Collected data
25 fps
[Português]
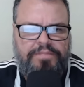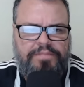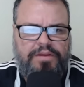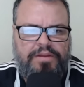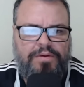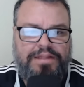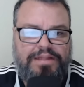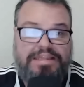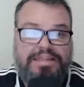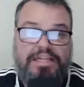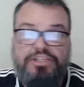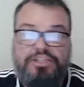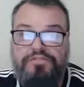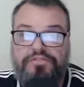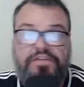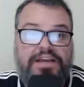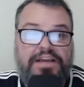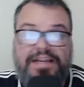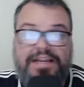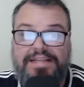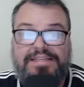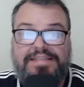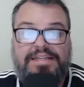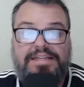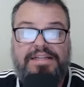E o Atlético
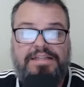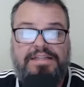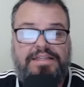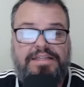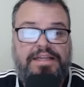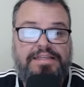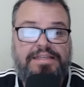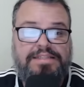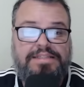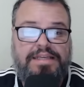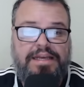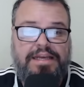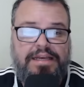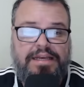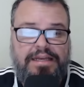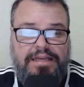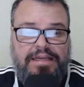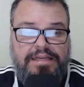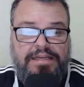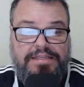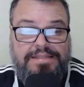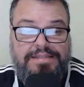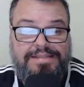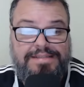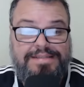fica nessa, nessa
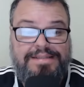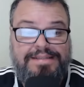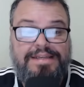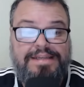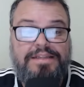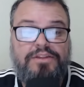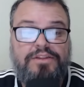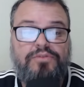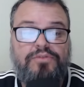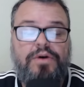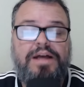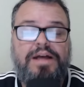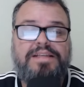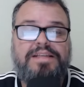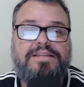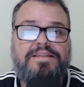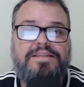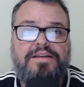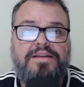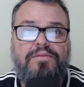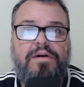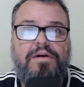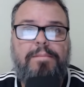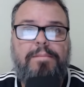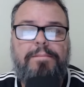
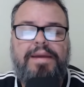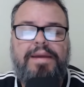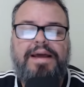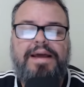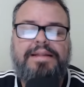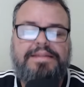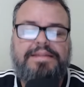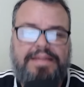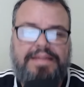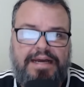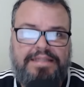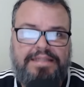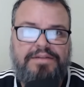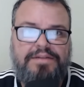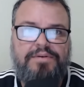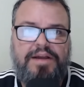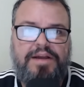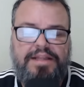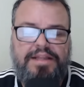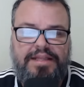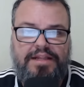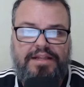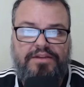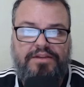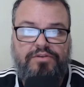situação apertada com
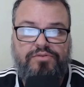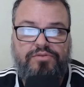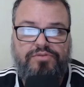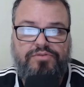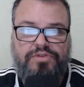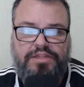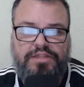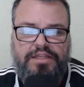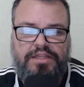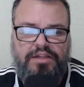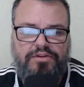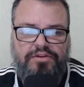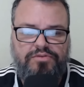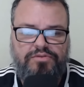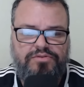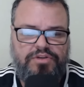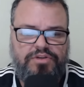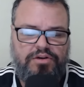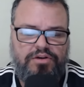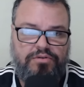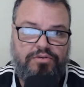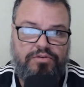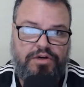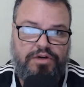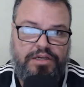o Edenilson. O
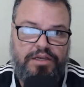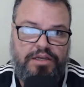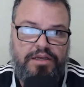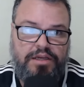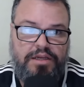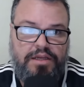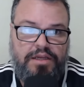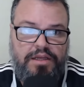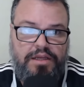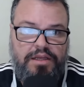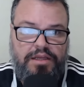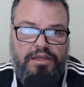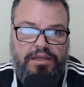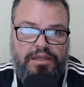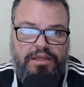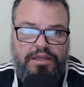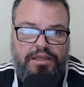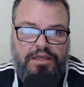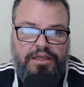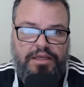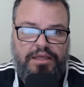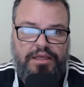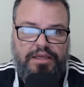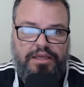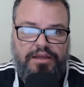Edenilson agora
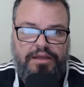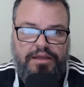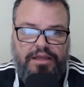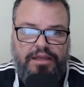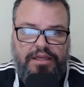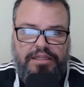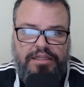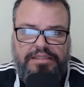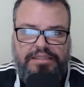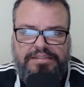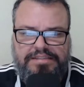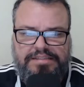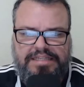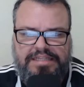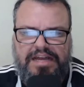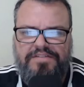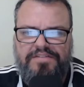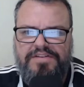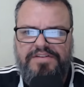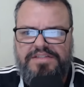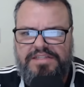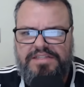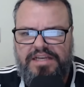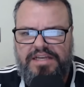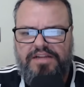é,
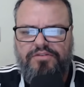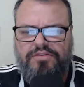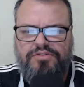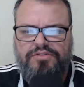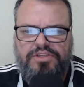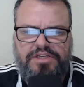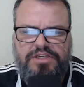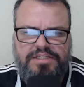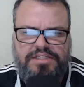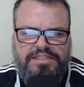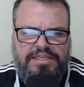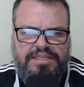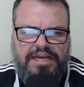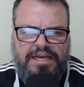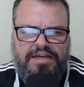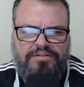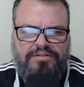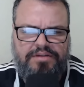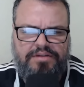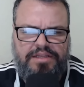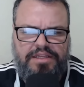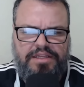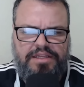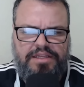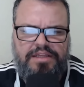estava sendo
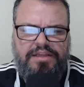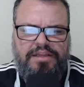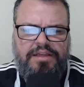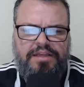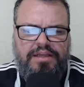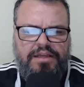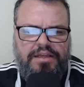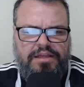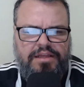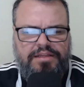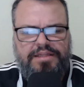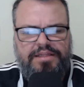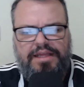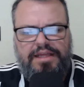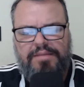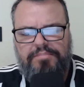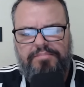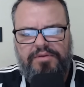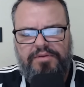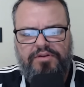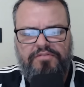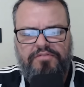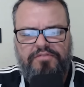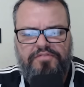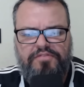utilizado aí né,
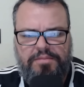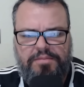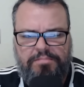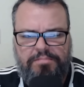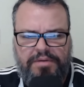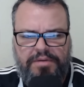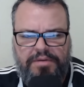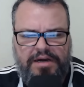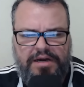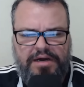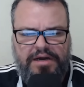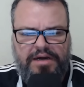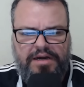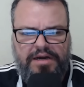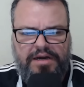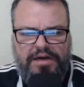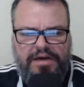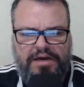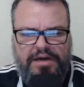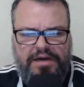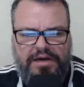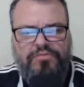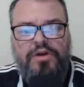pelo Filipão,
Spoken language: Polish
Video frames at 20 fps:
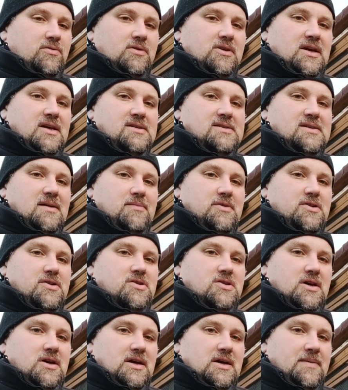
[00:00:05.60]
tutaj
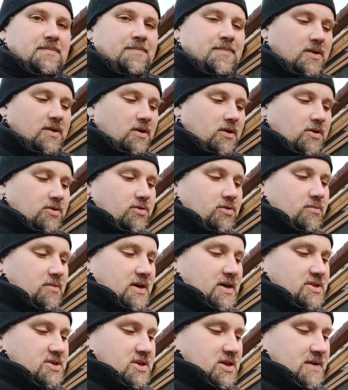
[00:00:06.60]
samiczkę o
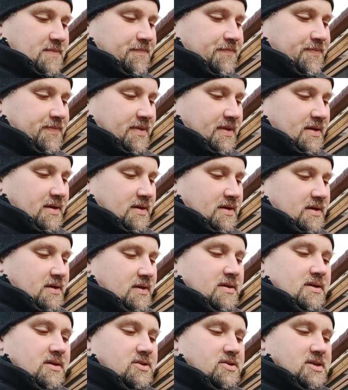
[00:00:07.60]
numerze
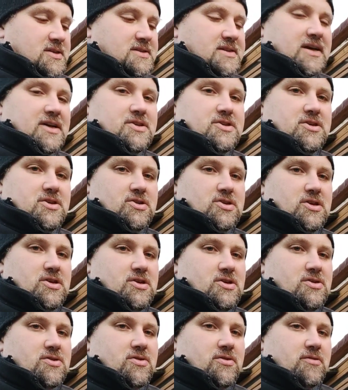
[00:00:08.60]

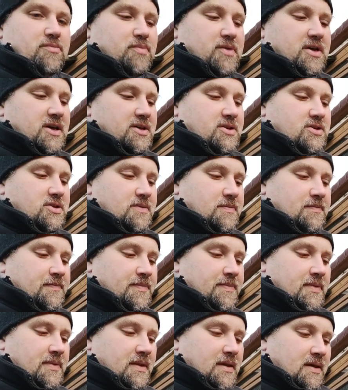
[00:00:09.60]
1665.
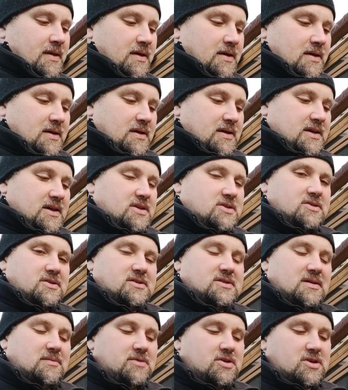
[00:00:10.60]
Jest
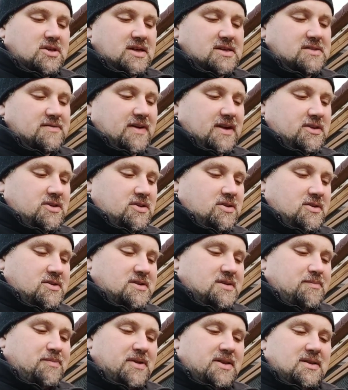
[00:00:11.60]
to samiczka z
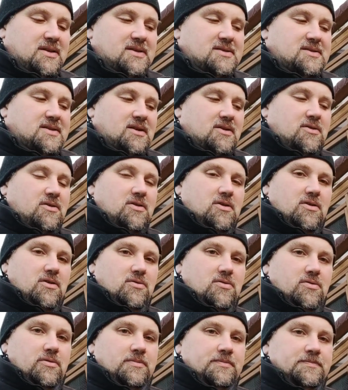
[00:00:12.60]
2015
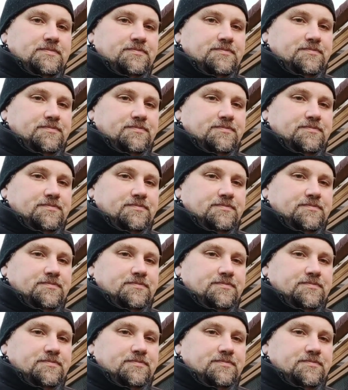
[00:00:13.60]
roku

Task description
Omit the pictures and write out the lines above from the one with "[00:00:05.60]" through the last, unchanged.

Exercise output
[00:00:05.60]
tutaj
[00:00:06.60]
samiczkę o
[00:00:07.60]
numerze
[00:00:08.60]

[00:00:09.60]
1665.
[00:00:10.60]
Jest
[00:00:11.60]
to samiczka z
[00:00:12.60]
2015
[00:00:13.60]
roku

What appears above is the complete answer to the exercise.